Burda bahsettiklerim sadece bir beyaz yakalının bir gününden bazı
kesitler.. Şimdi ülkede neler neler oluyor, sen neden yakınıyorsun diye
gelmeyin bana.. Çevremde olan bitenden bihaber kaldığımdan gidiyorum zaten
biraz da bu 1 Mayıs’a.. Belki başka bir yazıda devam ederim diyerek bırakıyorum
burada. Malum sabah iş başı, uykusuz kalmamak lazım…

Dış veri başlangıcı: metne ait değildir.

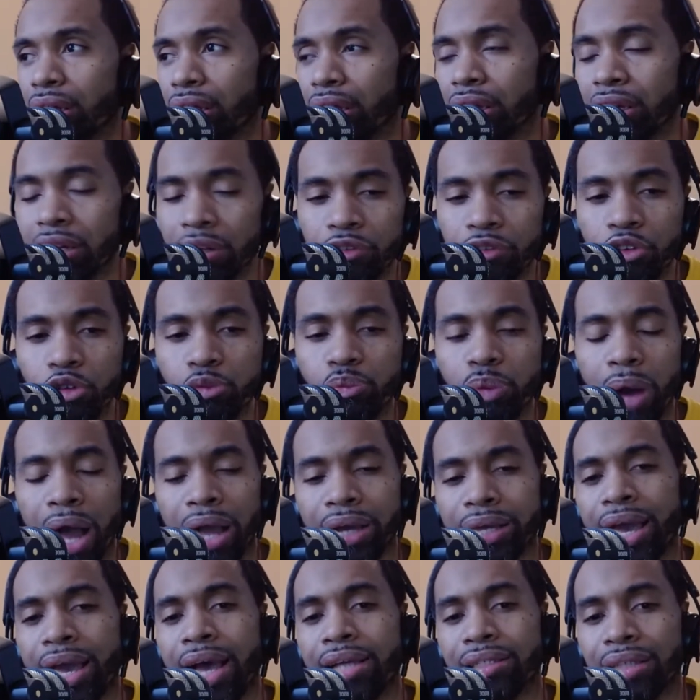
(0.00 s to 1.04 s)
interview
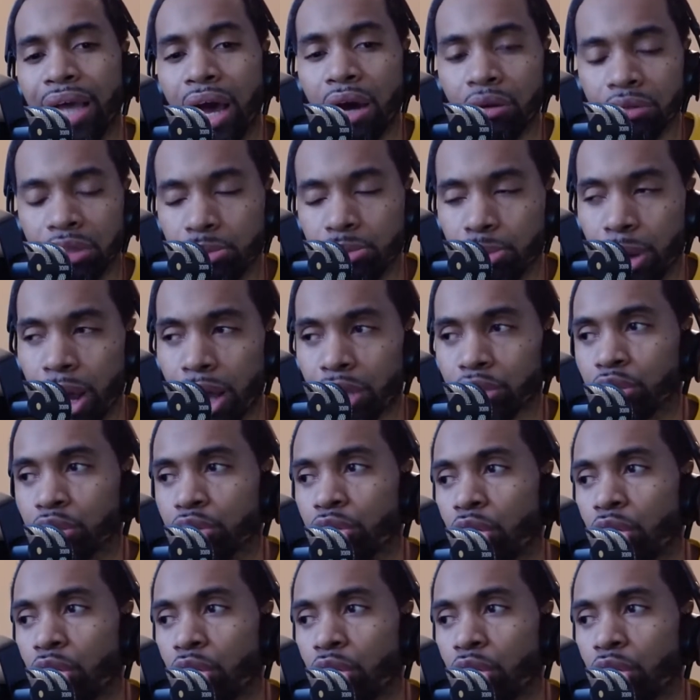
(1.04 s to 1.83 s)
podcast, Out the Box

NOT: Tam bu satırları yazarken bir mail aldım. Çok sevdiğim
bir arkadaşım Türkiye’ye geliyormuş, “Cuma akşam buluşalım mı?” diyor.. Cuma
dediğin ay sonu, para yok.. Kredi kartı desen zaten borç boğazda.. Bu durum
aklıma, okuduğum beş sene boyu –zaten ücretsiz olması gereken okuluma- harç
parası vermemek için aldığım ve biraz da harçlık yaptığım, şimdi de devlete
geri ödemem gereken 12 milyar borcu getiriyor. Yutkunuyor ve bir sigara
sarıyorum. Nasıl ödeyeceğimi bilmediğim 12 milyar için gidiyorum bu 1 Mayıs’a,
Taksim’e…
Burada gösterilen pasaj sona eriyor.